Despite the hard questions, the chareidi community continues to celebrate the story. Sarit Yechimowitz, who learned in a Bais Yaakov school, recalls that on the day of the 93 girls' yahrtzeit, the girls in her school had an assembly, the principal spoke, and an important rav visited who spoke about the girls' courage and their dying al kiddush Hashem. 

Yechimowitz explains, "The story had a strong impact on us, even me, who was known as a rebel. The line that was taught is that it was ':yaharog v'al yaavor. When you hear again and again about these women's courage, you think to yourself, 'How can I dare go with a short skirt, when 93 women died al kiddush Hashem to be sure their bodies weren't violated?" 

Esther Ettinger, the author of "Wonder in the Night", an account of her childhood and youth in a Bais Yaakov school in Tel Aviv, says she also remembers the story of the 93 girls. "This story sanctifies the goals and important values we were educated to in Bais Yaakov -- maintaining our modesty and purity," she says. "It shows the greatness of faith and the desire for Kiddush Hashem." Nevertheless, Ettinger says that she had also heard that the story was a myth. 

"A Holocaust survivor, who taught in Bais Yaakov, told me that she has her doubts about the story and therefore doesn't teach it," says Prof. Baumol-Schwartz. "She told me that there are enough stories of true bravery by Jewish girls in the Holocaust, but if someone wants to use this story of the 93 girls, let them. 

"I find a dark side to using a fabricated letter about a story that never occurred, but the people who created it probably had good intentions. The story has elements that are poignant to all of us." 

Ms. Farbstein says that the story became famous after the war, when ghetto fighters and partisans were prime heroes in Israeli society. "All the others, particularly the religious, had to defend themselves for going like sheep to the slaughter. There was need for a story of courage that could compare with a ghetto revolt." 

After researching the case, Atty. Levenkron wrote an article which appeared in the Theory and Review journal tying the myth to the shame and guilt suffered by raped women. 

"Throughout history," she explained, "the occupying army not only conquered the enemy country but also its women's bodies. When the war was over, the suffering of the women victims didn't end either. Their community, who should have been supportive of them and help their rehabilitation, accused them of consorting with the enemy.
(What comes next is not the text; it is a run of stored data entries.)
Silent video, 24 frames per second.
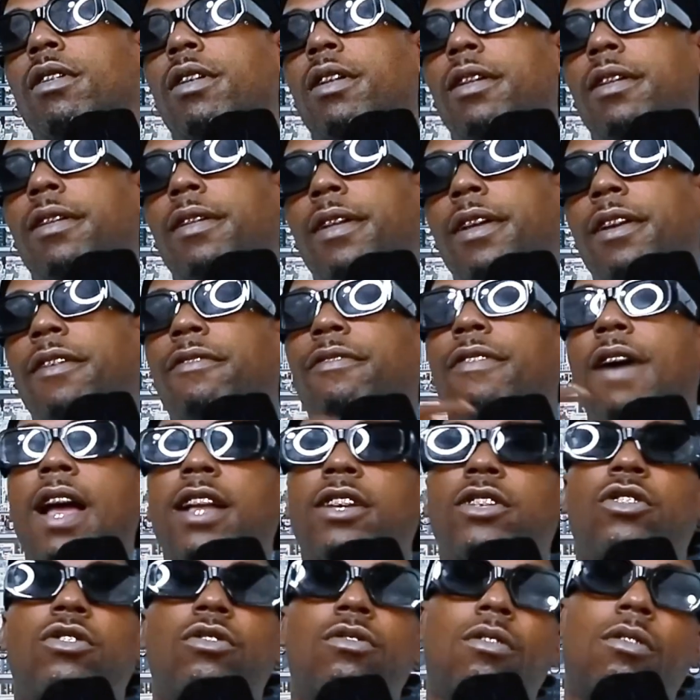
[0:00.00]
invite
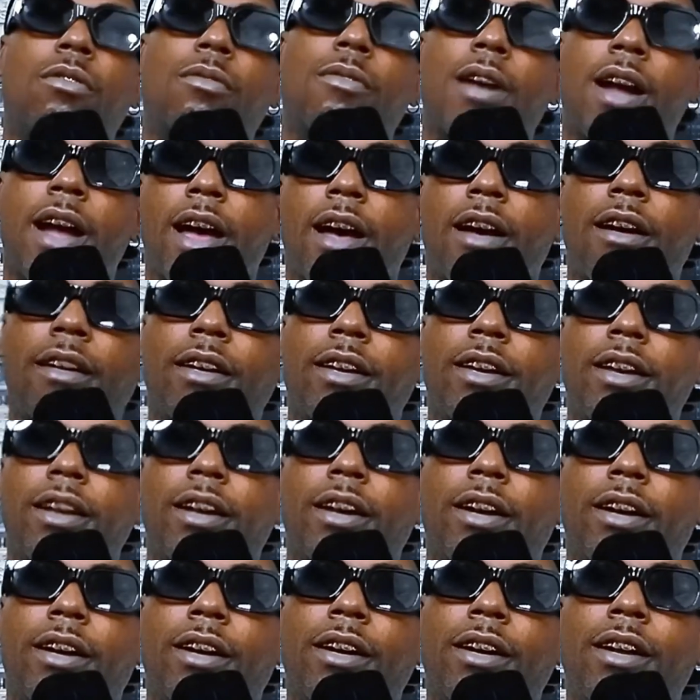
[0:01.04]
you around here,
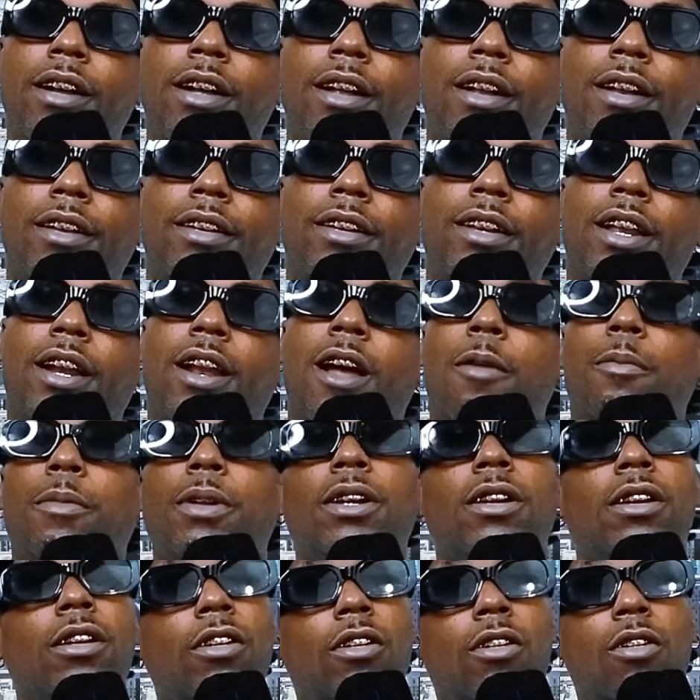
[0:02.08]
then I'm gonna
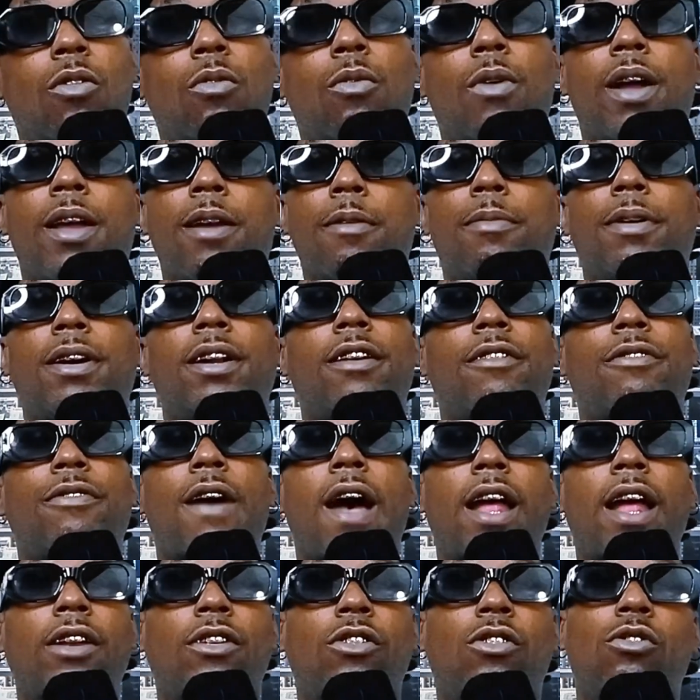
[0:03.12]
look away. But if I
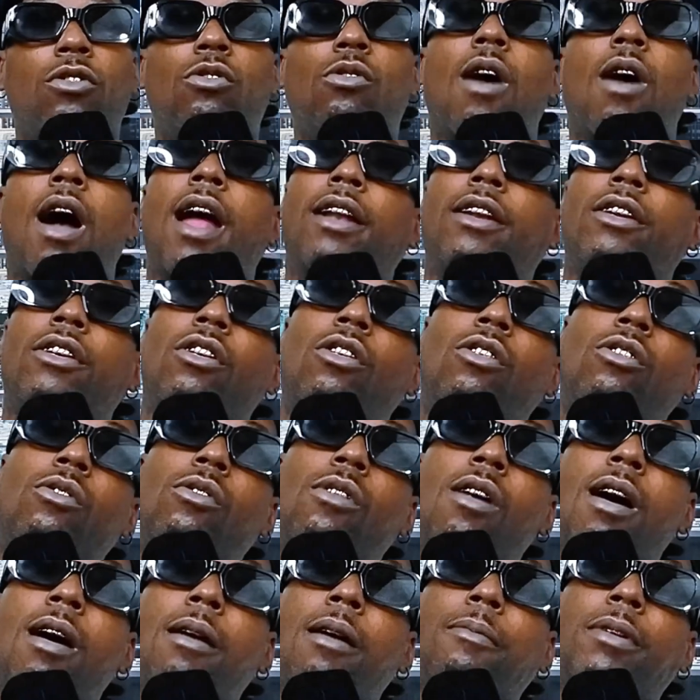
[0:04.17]
do, I know I'm
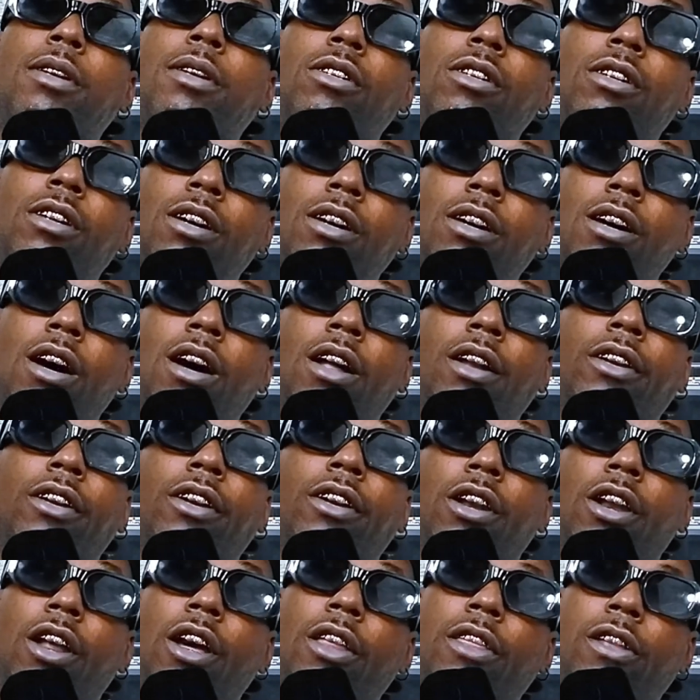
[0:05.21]
gonna look
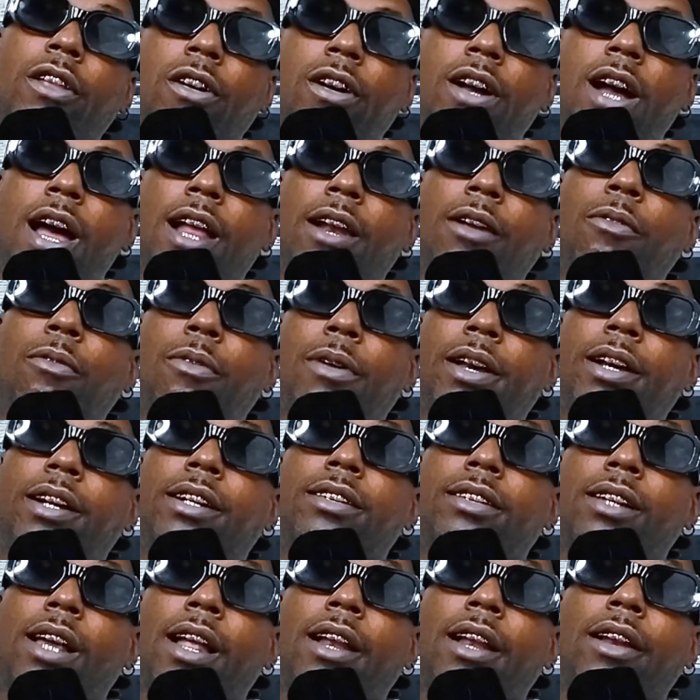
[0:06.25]
another kind of way because I
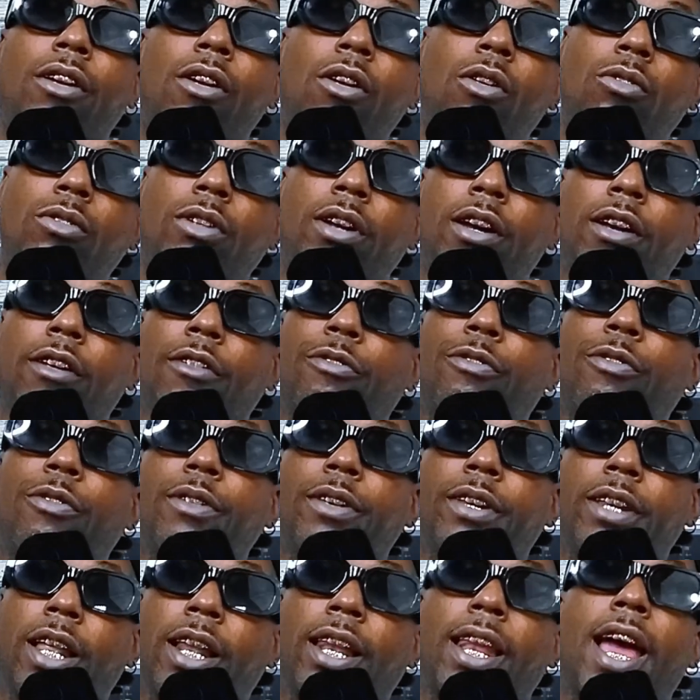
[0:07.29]
know the
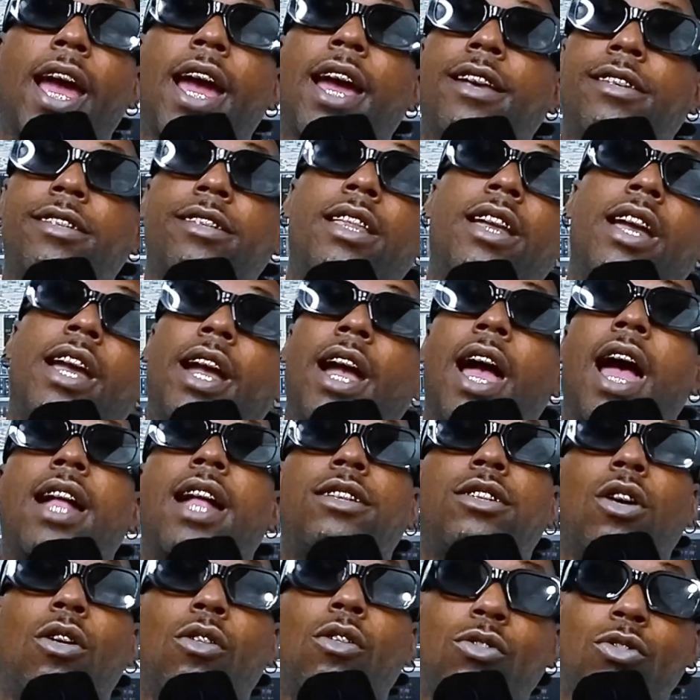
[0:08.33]
last thing I
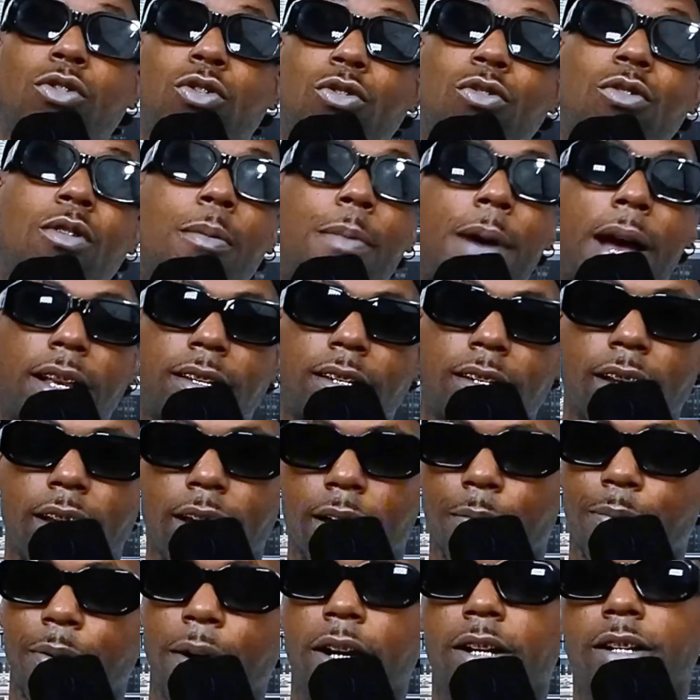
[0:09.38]
told you about said
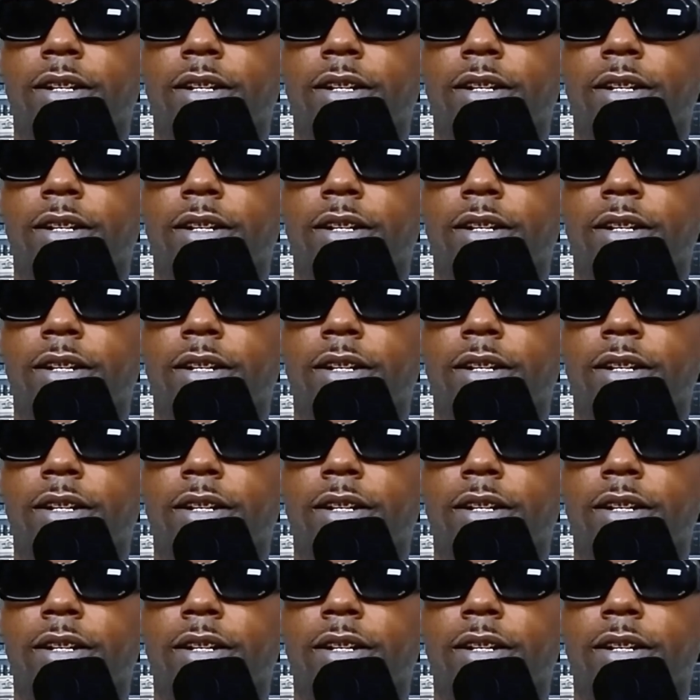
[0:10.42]
person.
Norwegian women who had relations with German soldiers as part of the German plan to improve its racial purity, were treated viciously and with hostility. Women who were raped in Darfur are similarly treated shamefully by their communities. 

"During my research I discovered only a few references to sexual abuse or sex in exchange for food during the Holocaust. Even when such cases occurred, they were never retold in first person. Holocaust researchers preferred to deal with other questions focusing on femininity rather than sex. A discussion of this kind in reference to the Holocaust is viewed as eroticizing the genocide." 

Mrs. Levenkorn believes that the message which the story of the 93 girls conveys is that whenever a Jewish woman is in danger of being raped, she has the choice to commit suicide or live a life of shame. 

But this may be a misunderstanding. Perhaps the message of the story is that where a woman is likely to be killed anyway, she should take her life in purity rather than first become a rape victim and then be killed.